Las relaciones comerciales tras el brexit entre los miembros de la Unión Europea y el Reino Unido han cambiado y van a seguir haciéndolo. Cualquier producto que adquiramos vía online en el país bretón ya no se considerará como una importación intracomunitaria, sino como una importación. Como consecuencia, estas compras estarán sujetas al IVA y a los trámites de aduanas, algo que, hasta ahora, no sucedía.

En los últimos años, cada vez más personas se animan a comprar todo tipo de productos por internet. Los avances informáticos y tecnológicos han propiciado que los sectores tradicionales encuentren nuevas oportunidades en el mundo de internet y, especialmente en esta época de pandemia por Covid-19 marcada por las cuarentenas y restricciones sanitarias, son muchas las empresas que deben recurrir a las vendas online para mantener sus negocios a flote.

En Europa, el país más importante en el mundo del e-commerce es Reino Unido y estos son los efectos que tendrá el Brexit en nuestras compras online:

  • Aumento de los costes de envío.
  • Aumento de los costes de gestión.
  • Incremento de los tiempos de espera para la recepción del pedido.
  • Reducción de la oferta y, por tanto, aumento del precio de los productos.

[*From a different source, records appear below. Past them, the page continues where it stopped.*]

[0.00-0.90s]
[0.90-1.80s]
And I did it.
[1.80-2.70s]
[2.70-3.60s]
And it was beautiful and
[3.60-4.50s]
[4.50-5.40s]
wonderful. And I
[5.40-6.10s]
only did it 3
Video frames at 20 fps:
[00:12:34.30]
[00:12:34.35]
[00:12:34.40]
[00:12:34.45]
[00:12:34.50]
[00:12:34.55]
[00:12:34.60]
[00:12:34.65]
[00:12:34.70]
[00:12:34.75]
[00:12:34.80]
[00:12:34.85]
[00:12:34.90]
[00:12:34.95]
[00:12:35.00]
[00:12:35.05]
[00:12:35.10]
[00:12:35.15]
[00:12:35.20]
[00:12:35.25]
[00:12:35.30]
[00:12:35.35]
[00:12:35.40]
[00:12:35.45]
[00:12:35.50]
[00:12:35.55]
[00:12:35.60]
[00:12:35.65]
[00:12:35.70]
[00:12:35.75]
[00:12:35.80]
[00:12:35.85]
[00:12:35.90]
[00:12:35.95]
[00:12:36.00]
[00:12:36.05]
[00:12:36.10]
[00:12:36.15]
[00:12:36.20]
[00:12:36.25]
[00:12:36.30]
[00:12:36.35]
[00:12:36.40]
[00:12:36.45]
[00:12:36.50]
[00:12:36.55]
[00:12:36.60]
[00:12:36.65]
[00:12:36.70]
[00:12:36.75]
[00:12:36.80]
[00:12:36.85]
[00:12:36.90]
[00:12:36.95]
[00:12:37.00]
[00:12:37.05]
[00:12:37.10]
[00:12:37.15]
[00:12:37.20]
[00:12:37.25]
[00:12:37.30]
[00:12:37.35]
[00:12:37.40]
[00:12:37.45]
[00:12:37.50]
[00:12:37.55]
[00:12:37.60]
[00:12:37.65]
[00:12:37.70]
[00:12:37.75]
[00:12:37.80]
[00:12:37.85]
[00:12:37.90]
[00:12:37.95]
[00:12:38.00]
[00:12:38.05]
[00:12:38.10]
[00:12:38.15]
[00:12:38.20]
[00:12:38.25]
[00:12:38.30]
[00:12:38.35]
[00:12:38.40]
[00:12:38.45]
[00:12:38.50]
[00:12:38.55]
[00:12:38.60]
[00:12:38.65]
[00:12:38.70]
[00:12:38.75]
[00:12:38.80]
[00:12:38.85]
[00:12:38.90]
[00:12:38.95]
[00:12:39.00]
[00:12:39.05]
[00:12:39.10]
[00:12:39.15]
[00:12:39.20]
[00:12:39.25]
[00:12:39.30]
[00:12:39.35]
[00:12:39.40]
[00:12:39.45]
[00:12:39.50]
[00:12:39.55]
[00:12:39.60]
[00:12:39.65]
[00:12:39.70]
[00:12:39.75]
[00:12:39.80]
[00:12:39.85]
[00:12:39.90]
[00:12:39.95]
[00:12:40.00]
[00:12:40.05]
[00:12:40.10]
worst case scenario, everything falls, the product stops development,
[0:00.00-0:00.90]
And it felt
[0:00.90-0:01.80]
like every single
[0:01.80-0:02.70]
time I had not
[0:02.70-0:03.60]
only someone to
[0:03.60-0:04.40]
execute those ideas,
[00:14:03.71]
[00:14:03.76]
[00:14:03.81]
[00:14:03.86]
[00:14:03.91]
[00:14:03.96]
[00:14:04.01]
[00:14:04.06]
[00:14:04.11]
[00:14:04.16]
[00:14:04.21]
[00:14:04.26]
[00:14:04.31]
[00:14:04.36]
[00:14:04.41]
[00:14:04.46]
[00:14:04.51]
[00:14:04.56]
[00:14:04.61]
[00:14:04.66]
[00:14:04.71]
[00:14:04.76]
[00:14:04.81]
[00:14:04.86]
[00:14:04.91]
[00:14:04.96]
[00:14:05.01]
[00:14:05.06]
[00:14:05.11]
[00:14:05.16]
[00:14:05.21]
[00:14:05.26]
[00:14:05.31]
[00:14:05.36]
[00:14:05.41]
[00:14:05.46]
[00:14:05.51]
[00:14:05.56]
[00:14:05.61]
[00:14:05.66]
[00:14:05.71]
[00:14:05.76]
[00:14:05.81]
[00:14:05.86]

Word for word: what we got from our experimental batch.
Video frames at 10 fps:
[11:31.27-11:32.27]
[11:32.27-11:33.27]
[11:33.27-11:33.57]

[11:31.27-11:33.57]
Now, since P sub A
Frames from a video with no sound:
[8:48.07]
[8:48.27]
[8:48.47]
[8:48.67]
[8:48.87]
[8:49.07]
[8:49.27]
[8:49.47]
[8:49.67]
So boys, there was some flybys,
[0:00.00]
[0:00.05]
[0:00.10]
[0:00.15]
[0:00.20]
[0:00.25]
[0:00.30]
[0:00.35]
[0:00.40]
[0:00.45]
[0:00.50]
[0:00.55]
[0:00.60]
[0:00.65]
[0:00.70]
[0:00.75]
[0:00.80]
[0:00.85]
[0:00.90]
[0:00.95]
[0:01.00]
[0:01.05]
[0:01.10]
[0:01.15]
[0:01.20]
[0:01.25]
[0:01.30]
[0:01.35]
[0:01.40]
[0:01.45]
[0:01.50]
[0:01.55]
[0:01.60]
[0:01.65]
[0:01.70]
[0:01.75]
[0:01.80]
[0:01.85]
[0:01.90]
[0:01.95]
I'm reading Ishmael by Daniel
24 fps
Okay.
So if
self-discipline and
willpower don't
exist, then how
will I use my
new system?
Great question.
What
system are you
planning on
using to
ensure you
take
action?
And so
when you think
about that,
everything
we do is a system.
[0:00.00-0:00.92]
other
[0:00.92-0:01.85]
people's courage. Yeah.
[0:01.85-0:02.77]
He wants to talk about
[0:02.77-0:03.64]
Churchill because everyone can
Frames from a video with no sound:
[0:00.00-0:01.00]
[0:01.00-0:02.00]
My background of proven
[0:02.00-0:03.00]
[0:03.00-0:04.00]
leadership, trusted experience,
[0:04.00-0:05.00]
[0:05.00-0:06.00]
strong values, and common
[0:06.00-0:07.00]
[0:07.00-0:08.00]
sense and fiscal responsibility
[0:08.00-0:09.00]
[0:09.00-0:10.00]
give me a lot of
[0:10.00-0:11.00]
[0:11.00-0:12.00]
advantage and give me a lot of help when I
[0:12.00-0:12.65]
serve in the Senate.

En conclusión, ya se ha podido ver de qué manera el e-commerce en Reino Unido se ha visto afectado. Como es evidente, el derecho aduanero, fiscal y tributario ha sufrido cambios y va a seguir teniéndolos. Ante esta situación inestable, tan solo queda acudir a empresas profesionales en este sector. Tan solo expertos en la materia podrán gestionar correctamente el comercio internacional con el Reino Unido en este nuevo contexto.